(EXERCISE GOAL): The output should be the line containing "[647.49-647.79s]" and every later line of the records, exactly as written, and nothing else.

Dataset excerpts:
========================================================================

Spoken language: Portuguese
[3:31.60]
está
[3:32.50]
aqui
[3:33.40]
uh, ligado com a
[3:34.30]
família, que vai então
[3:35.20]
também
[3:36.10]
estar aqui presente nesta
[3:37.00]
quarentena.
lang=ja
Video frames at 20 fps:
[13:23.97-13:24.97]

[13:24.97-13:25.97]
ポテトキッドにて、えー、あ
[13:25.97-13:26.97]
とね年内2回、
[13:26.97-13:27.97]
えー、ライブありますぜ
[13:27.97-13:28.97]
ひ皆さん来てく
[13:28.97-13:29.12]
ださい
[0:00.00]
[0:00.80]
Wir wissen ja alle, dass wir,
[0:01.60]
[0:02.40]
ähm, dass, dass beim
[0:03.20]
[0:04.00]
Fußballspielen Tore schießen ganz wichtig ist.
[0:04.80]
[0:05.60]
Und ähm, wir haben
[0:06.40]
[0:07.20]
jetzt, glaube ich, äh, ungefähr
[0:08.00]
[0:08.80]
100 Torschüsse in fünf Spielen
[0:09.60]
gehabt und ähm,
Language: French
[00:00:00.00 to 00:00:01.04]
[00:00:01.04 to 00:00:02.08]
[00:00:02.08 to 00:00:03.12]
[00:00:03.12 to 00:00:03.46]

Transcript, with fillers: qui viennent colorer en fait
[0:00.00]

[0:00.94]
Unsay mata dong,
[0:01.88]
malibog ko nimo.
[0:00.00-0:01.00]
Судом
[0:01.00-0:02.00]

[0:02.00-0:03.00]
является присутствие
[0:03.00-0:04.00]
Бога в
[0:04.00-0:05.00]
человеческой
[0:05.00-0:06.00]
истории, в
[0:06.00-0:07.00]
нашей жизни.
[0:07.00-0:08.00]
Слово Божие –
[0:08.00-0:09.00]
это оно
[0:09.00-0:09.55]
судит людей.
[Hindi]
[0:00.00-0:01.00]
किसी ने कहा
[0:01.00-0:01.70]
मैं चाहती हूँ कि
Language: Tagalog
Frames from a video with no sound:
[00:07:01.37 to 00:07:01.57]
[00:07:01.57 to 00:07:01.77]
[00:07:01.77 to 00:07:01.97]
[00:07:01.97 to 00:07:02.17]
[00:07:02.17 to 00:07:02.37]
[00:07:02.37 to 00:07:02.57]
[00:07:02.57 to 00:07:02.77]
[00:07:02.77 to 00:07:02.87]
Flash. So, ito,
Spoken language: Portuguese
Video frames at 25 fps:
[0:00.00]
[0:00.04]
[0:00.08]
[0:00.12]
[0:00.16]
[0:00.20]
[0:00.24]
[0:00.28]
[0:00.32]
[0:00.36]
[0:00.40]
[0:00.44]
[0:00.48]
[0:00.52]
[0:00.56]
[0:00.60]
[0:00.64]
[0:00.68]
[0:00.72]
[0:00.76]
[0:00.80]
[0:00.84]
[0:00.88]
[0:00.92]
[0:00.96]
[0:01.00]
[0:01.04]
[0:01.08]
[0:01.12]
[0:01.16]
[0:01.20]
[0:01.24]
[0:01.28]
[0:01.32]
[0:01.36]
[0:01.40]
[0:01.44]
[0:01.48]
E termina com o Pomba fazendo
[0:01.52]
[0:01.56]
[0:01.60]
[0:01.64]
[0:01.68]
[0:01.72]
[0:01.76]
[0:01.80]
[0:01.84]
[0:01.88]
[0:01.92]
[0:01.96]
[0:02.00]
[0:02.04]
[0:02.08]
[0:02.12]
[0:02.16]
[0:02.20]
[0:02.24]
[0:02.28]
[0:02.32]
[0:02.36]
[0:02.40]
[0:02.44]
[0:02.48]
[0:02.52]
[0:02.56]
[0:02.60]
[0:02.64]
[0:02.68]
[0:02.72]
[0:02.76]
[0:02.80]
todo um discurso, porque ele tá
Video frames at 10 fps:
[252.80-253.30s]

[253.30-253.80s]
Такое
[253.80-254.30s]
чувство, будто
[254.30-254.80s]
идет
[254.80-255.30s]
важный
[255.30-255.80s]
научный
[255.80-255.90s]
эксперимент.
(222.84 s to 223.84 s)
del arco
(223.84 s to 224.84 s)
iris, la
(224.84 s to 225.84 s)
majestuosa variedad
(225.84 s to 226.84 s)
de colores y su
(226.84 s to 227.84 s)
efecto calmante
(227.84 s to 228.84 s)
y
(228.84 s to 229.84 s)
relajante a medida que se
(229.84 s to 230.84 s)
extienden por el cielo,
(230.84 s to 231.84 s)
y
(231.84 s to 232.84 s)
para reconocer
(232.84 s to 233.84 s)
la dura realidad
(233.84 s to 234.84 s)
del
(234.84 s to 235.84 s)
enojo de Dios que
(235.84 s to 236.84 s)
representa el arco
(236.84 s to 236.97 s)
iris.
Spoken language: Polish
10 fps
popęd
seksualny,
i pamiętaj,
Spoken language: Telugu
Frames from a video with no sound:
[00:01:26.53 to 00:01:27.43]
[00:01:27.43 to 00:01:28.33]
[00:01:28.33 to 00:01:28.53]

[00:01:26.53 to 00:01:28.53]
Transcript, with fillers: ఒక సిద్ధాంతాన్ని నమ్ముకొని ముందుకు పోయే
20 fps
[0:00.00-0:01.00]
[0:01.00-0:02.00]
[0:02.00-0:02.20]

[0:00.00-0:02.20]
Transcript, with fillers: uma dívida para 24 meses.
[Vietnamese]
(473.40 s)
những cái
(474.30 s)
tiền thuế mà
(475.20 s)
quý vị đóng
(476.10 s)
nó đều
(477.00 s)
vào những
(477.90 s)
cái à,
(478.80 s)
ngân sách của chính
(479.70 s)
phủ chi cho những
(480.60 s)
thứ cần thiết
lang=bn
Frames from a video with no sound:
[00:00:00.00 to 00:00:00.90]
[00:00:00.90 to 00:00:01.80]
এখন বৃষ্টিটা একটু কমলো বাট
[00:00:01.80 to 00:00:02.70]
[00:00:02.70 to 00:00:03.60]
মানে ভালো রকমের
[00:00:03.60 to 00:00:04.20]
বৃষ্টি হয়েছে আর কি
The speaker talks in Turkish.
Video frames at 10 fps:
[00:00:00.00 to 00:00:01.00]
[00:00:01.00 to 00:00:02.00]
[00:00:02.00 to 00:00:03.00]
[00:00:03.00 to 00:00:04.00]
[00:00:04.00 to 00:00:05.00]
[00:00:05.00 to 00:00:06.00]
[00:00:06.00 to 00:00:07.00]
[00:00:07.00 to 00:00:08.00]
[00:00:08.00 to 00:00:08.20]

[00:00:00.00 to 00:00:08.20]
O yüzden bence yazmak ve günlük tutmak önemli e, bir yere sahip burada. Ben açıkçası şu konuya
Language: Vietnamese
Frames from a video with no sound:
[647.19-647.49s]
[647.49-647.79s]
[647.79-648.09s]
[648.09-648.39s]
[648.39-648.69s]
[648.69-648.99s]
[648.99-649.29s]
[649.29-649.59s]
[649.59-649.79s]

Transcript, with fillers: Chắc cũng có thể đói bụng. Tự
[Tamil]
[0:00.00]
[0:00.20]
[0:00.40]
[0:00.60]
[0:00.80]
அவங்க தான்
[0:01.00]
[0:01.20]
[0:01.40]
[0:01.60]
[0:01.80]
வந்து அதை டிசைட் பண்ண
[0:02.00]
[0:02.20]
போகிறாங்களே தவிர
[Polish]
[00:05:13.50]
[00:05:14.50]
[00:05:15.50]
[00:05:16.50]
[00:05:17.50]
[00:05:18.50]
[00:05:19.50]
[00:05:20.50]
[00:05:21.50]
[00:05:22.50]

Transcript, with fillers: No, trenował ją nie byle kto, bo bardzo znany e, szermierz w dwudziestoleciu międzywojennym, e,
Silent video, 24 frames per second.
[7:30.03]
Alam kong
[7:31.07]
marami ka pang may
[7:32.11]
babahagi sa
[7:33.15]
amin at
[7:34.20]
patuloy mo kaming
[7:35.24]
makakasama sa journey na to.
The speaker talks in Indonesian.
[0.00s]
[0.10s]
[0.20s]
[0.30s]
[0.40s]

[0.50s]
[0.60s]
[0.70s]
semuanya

========================================================================

(SOLUTION TO THIS PROBLEM):
[647.49-647.79s]
[647.79-648.09s]
[648.09-648.39s]
[648.39-648.69s]
[648.69-648.99s]
[648.99-649.29s]
[649.29-649.59s]
[649.59-649.79s]

Transcript, with fillers: Chắc cũng có thể đói bụng. Tự
[Tamil]
[0:00.00]
[0:00.20]
[0:00.40]
[0:00.60]
[0:00.80]
அவங்க தான்
[0:01.00]
[0:01.20]
[0:01.40]
[0:01.60]
[0:01.80]
வந்து அதை டிசைட் பண்ண
[0:02.00]
[0:02.20]
போகிறாங்களே தவிர
[Polish]
[00:05:13.50]
[00:05:14.50]
[00:05:15.50]
[00:05:16.50]
[00:05:17.50]
[00:05:18.50]
[00:05:19.50]
[00:05:20.50]
[00:05:21.50]
[00:05:22.50]

Transcript, with fillers: No, trenował ją nie byle kto, bo bardzo znany e, szermierz w dwudziestoleciu międzywojennym, e,
Silent video, 24 frames per second.
[7:30.03]
Alam kong
[7:31.07]
marami ka pang may
[7:32.11]
babahagi sa
[7:33.15]
amin at
[7:34.20]
patuloy mo kaming
[7:35.24]
makakasama sa journey na to.
The speaker talks in Indonesian.
[0.00s]
[0.10s]
[0.20s]
[0.30s]
[0.40s]

[0.50s]
[0.60s]
[0.70s]
semuanya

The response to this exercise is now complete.